_Excerpted records:_
[Start of Attachment]

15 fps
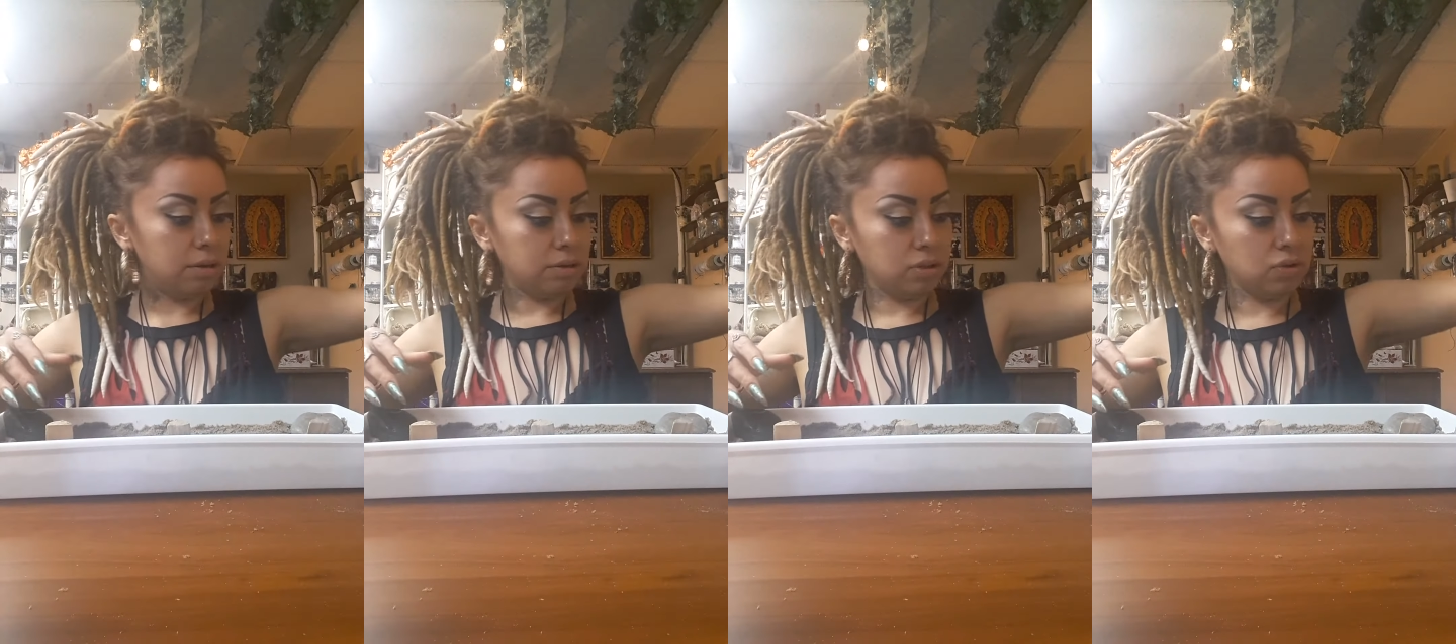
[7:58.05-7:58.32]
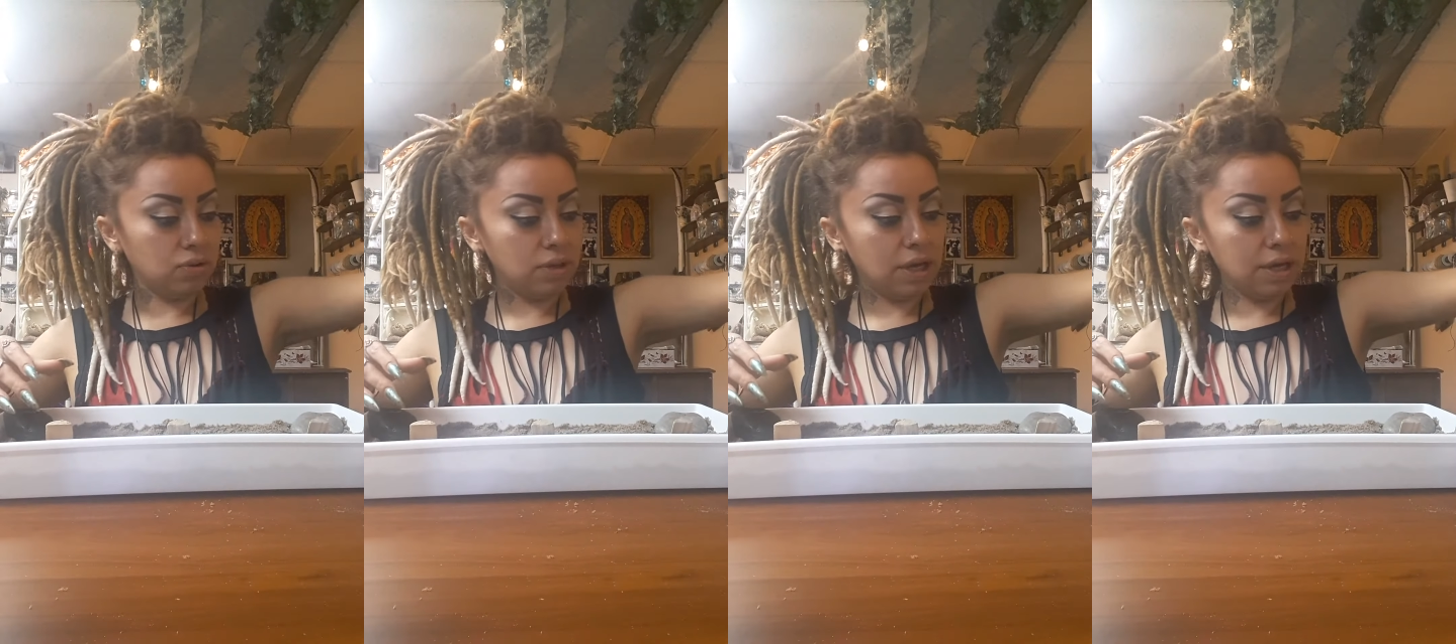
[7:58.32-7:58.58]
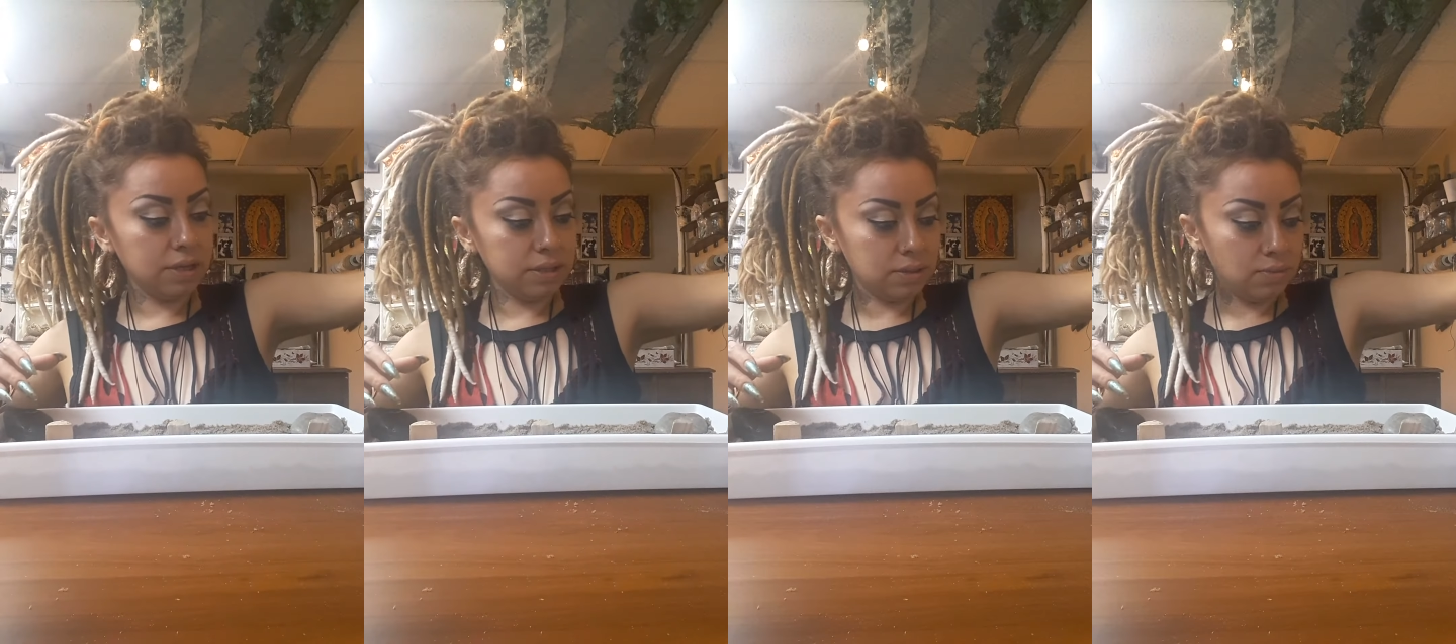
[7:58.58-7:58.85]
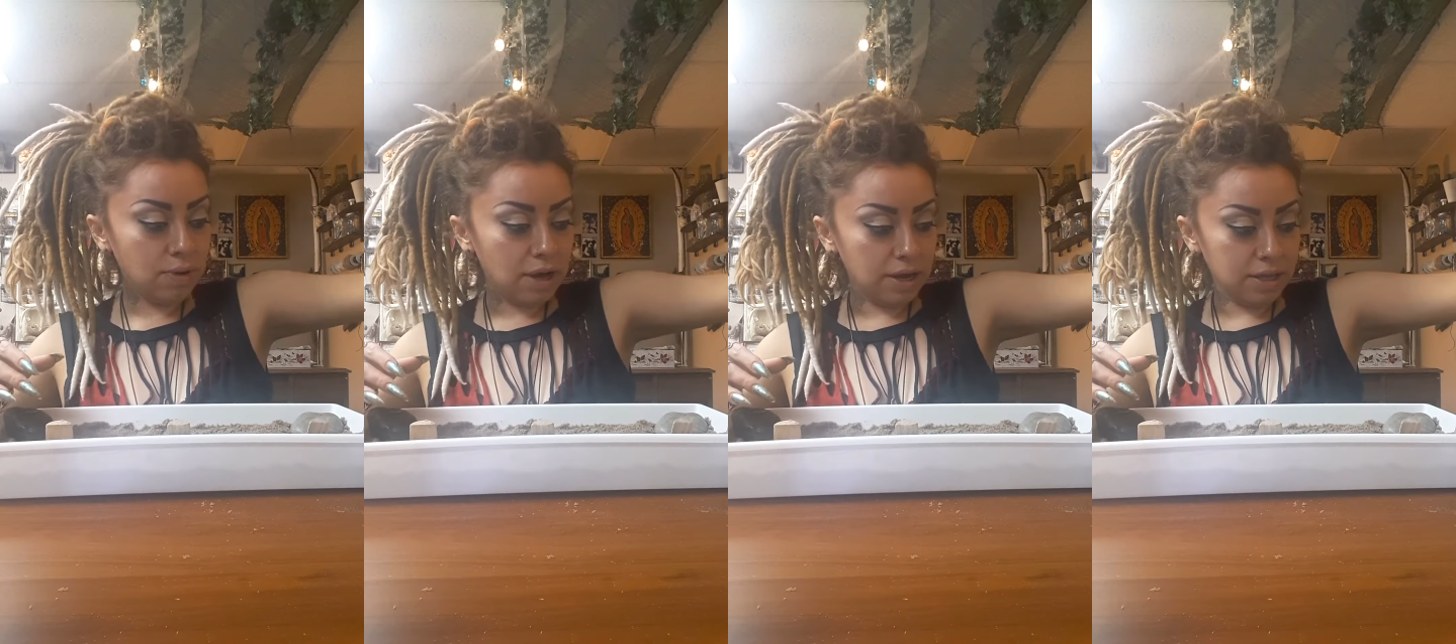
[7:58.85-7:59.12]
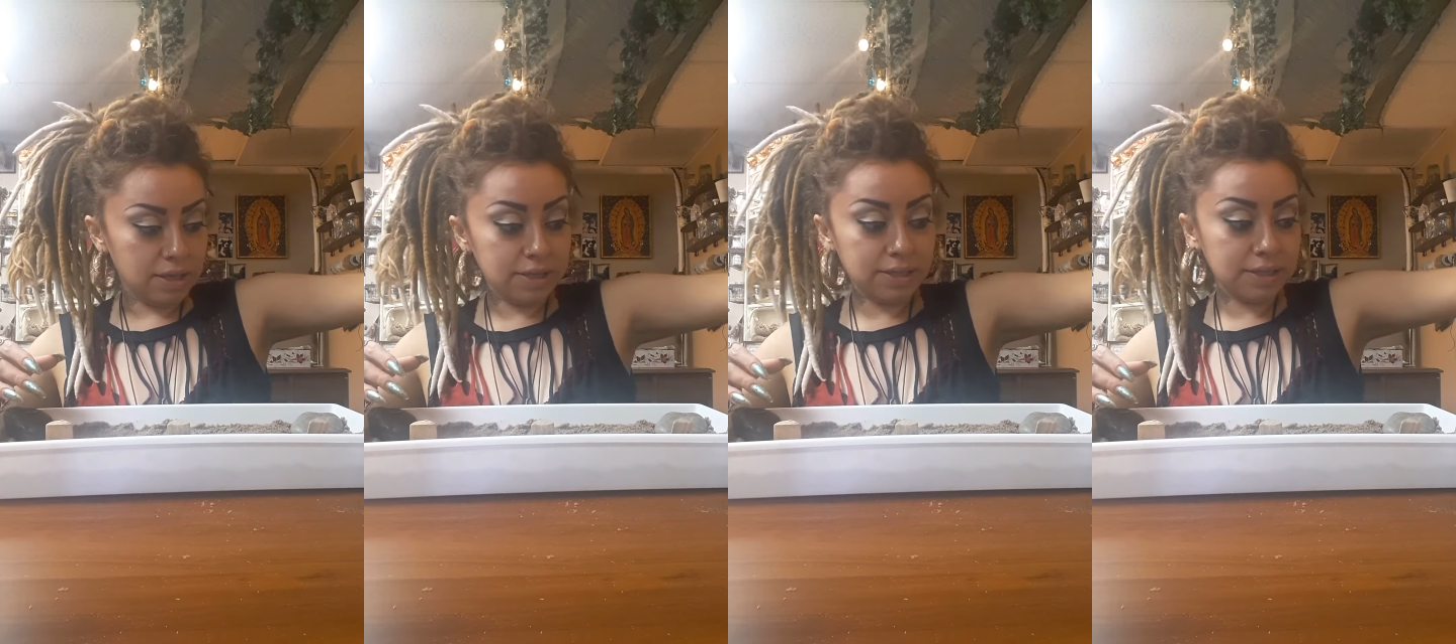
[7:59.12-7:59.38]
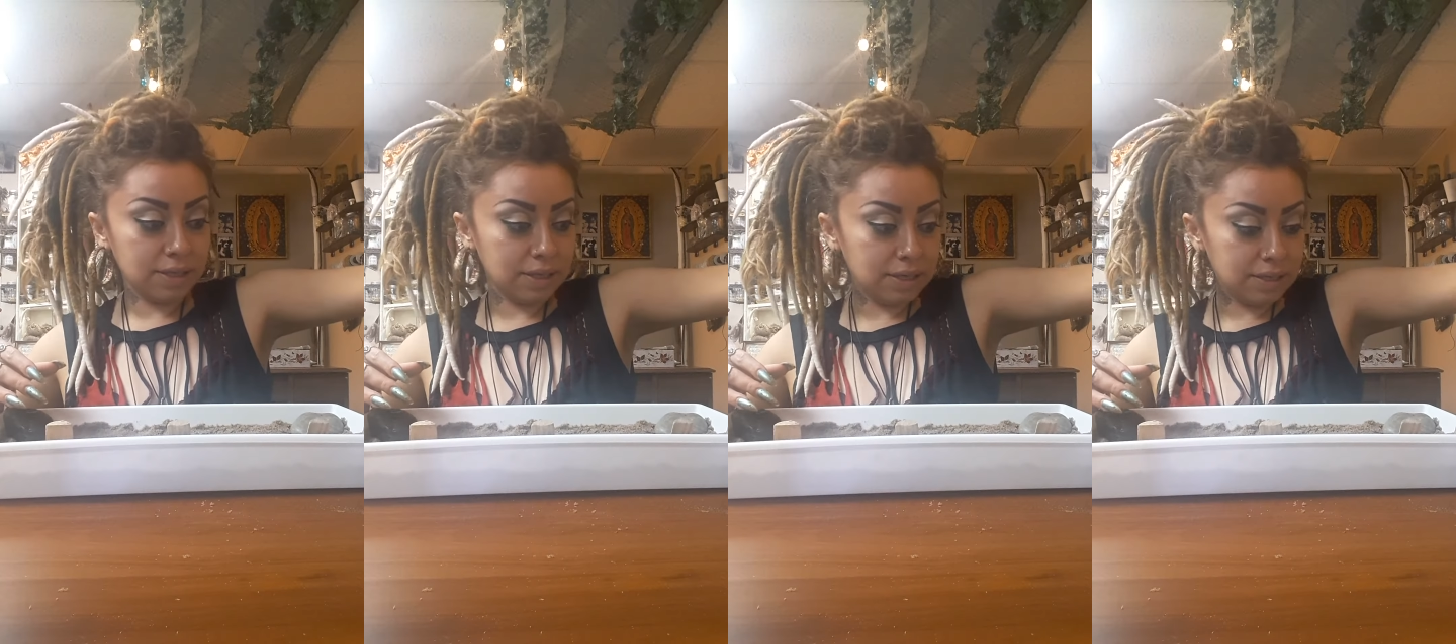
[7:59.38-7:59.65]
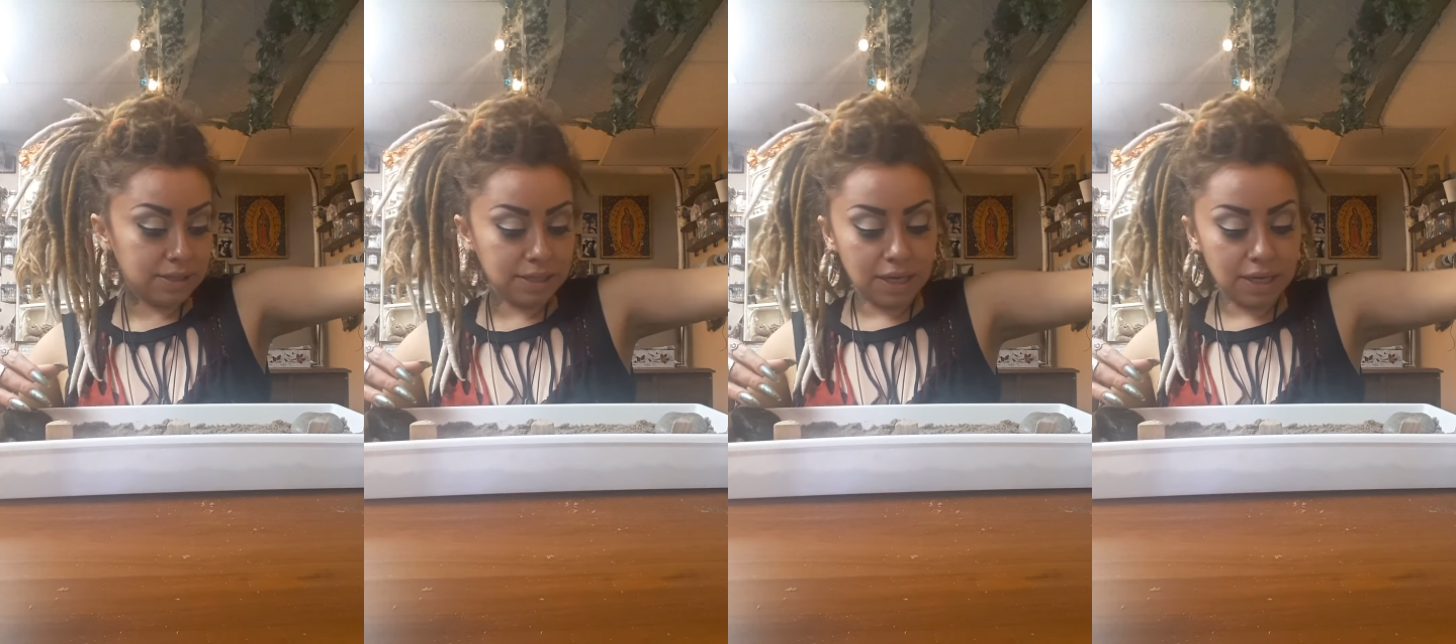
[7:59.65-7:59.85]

So that is why this is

[End of Attachment]

_Required action:_
Pictures do not belong in the copy. Reproduce the rest of the data exactly.

_Answer for the task:_
15 fps
[7:58.05-7:58.32]
[7:58.32-7:58.58]
[7:58.58-7:58.85]
[7:58.85-7:59.12]
[7:59.12-7:59.38]
[7:59.38-7:59.65]
[7:59.65-7:59.85]

So that is why this is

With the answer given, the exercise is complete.